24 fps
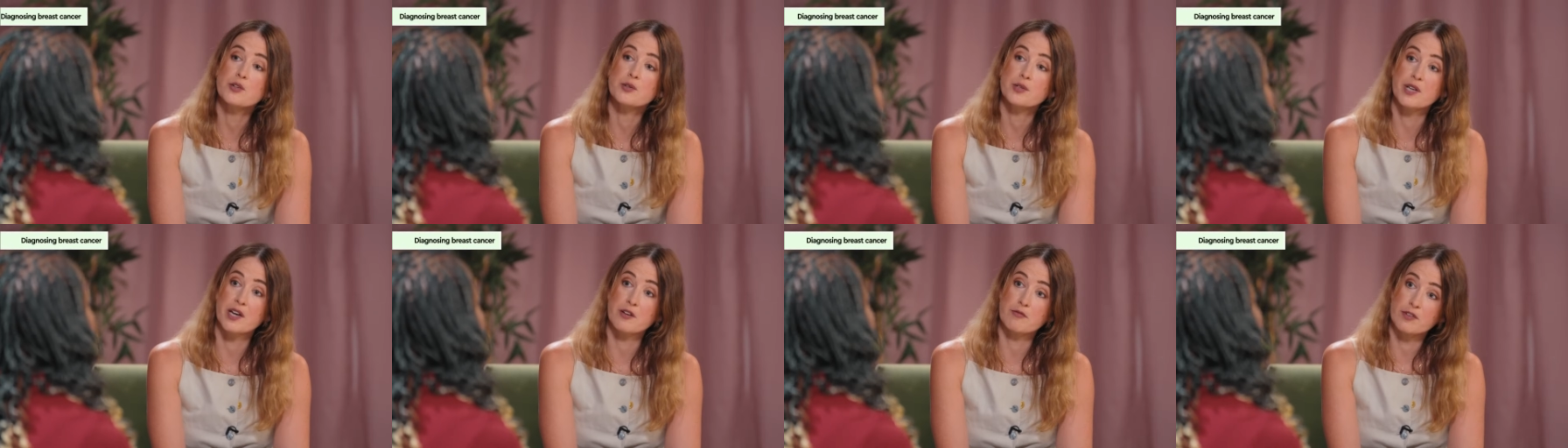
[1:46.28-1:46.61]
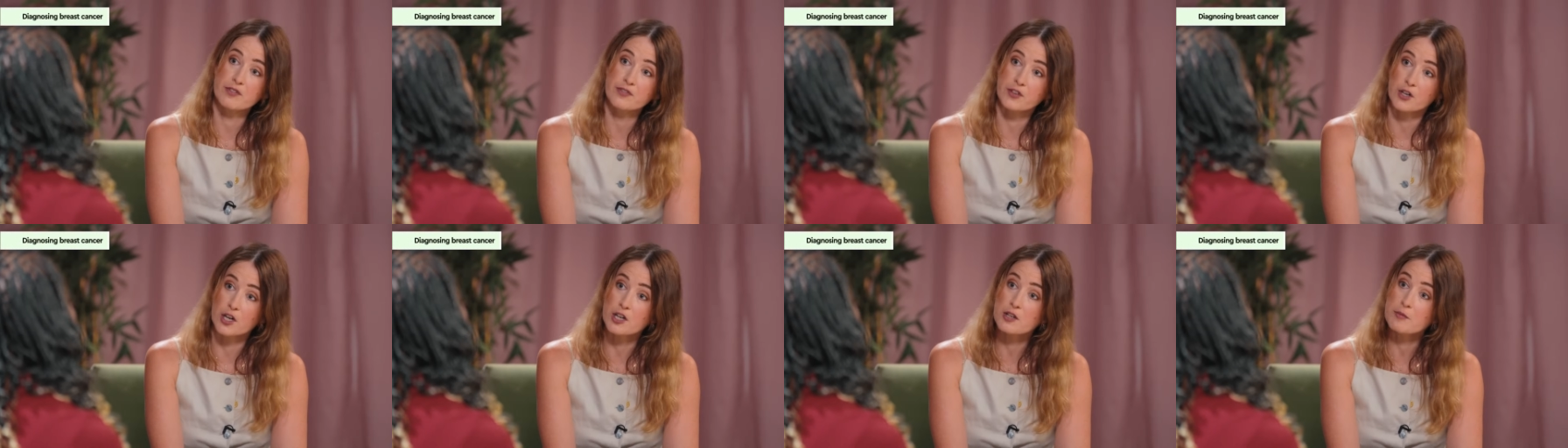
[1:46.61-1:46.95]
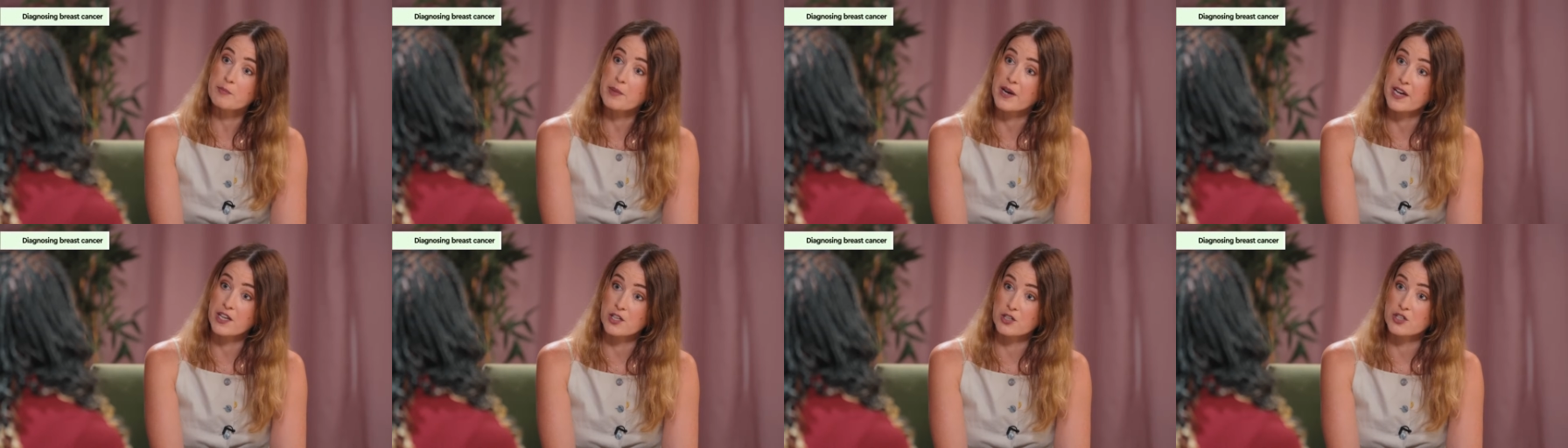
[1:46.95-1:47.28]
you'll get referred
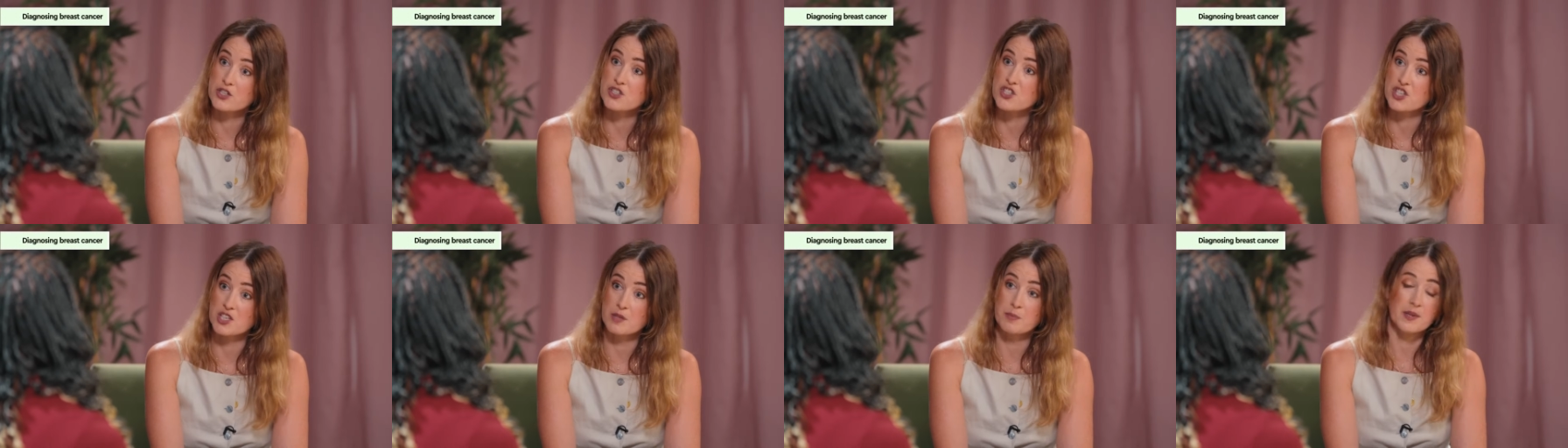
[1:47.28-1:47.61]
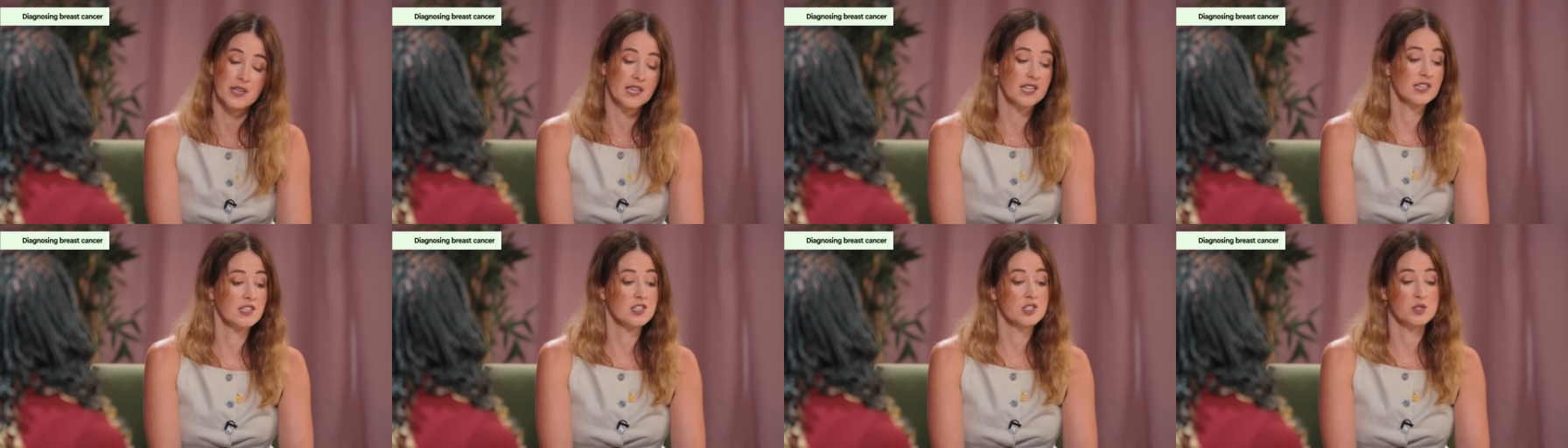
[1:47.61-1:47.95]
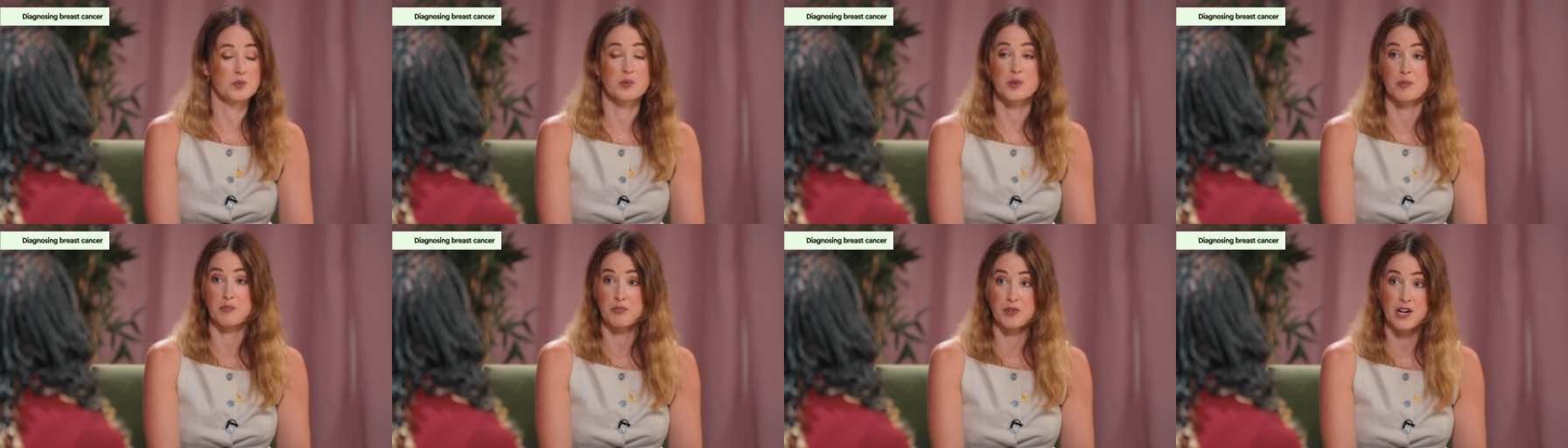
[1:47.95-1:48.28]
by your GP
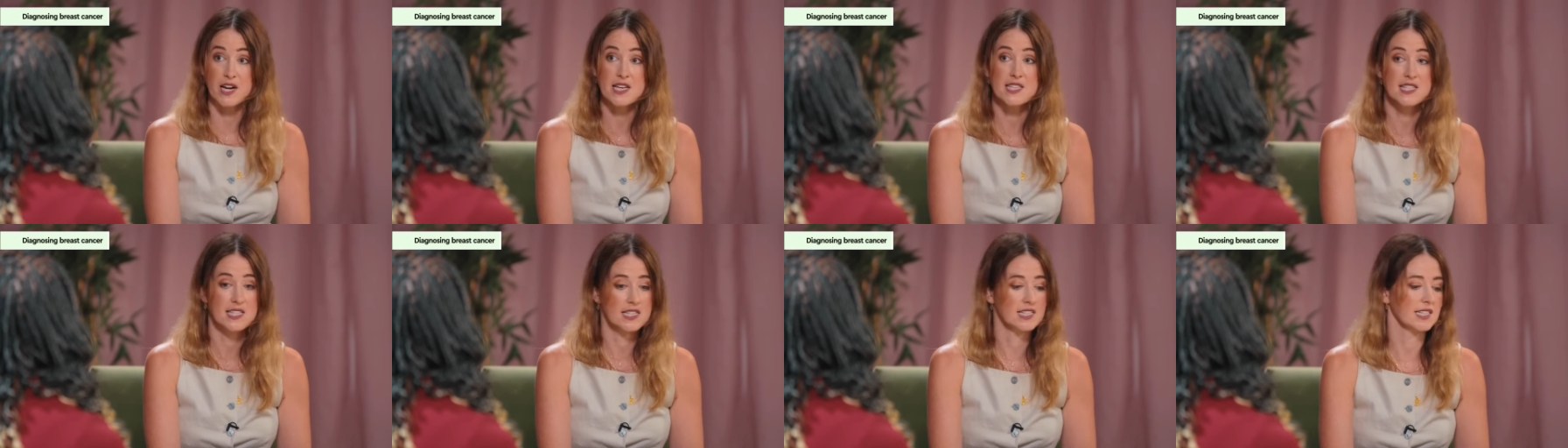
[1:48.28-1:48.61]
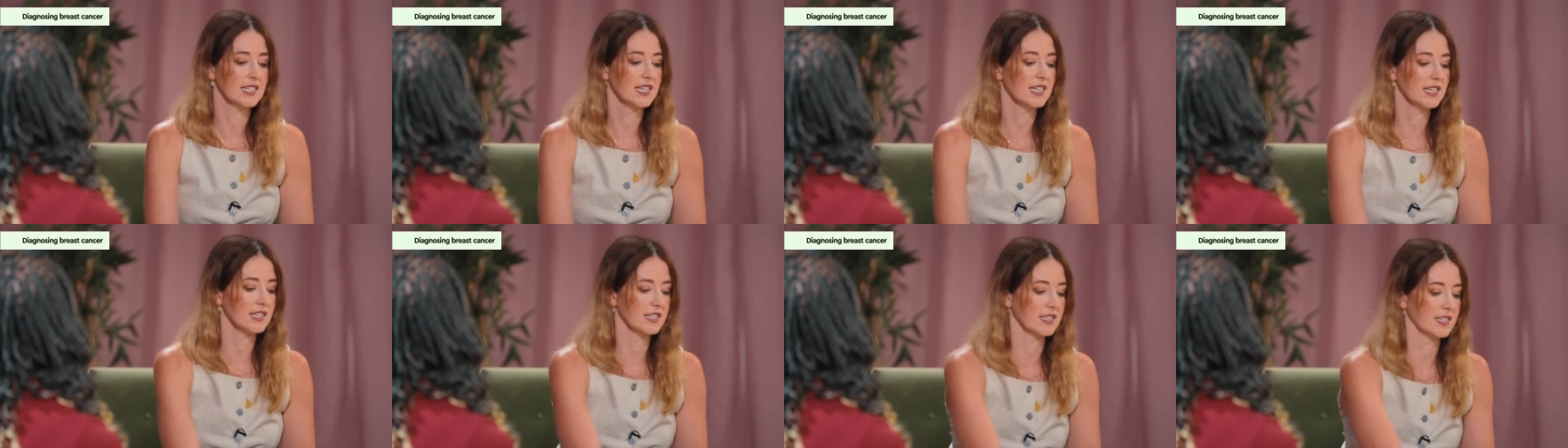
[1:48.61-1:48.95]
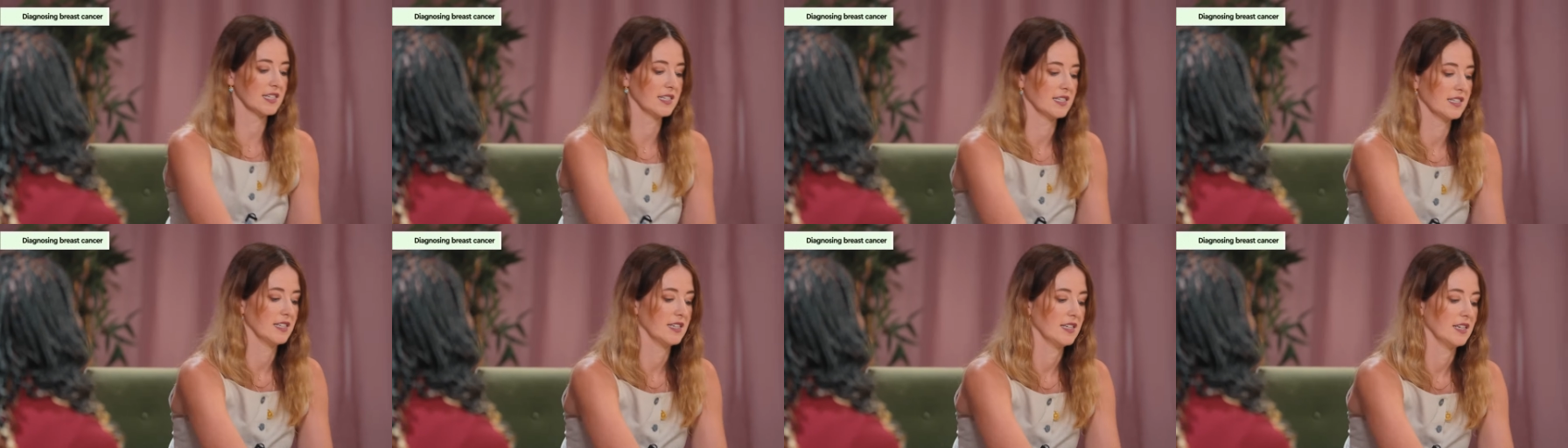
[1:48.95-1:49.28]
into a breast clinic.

◇ ◇ ◇

§ What you are asked to do
Set the records down again exactly, and omit any picture in them.

§ Response area
24 fps
[1:46.28-1:46.61]
[1:46.61-1:46.95]
[1:46.95-1:47.28]
you'll get referred
[1:47.28-1:47.61]
[1:47.61-1:47.95]
[1:47.95-1:48.28]
by your GP
[1:48.28-1:48.61]
[1:48.61-1:48.95]
[1:48.95-1:49.28]
into a breast clinic.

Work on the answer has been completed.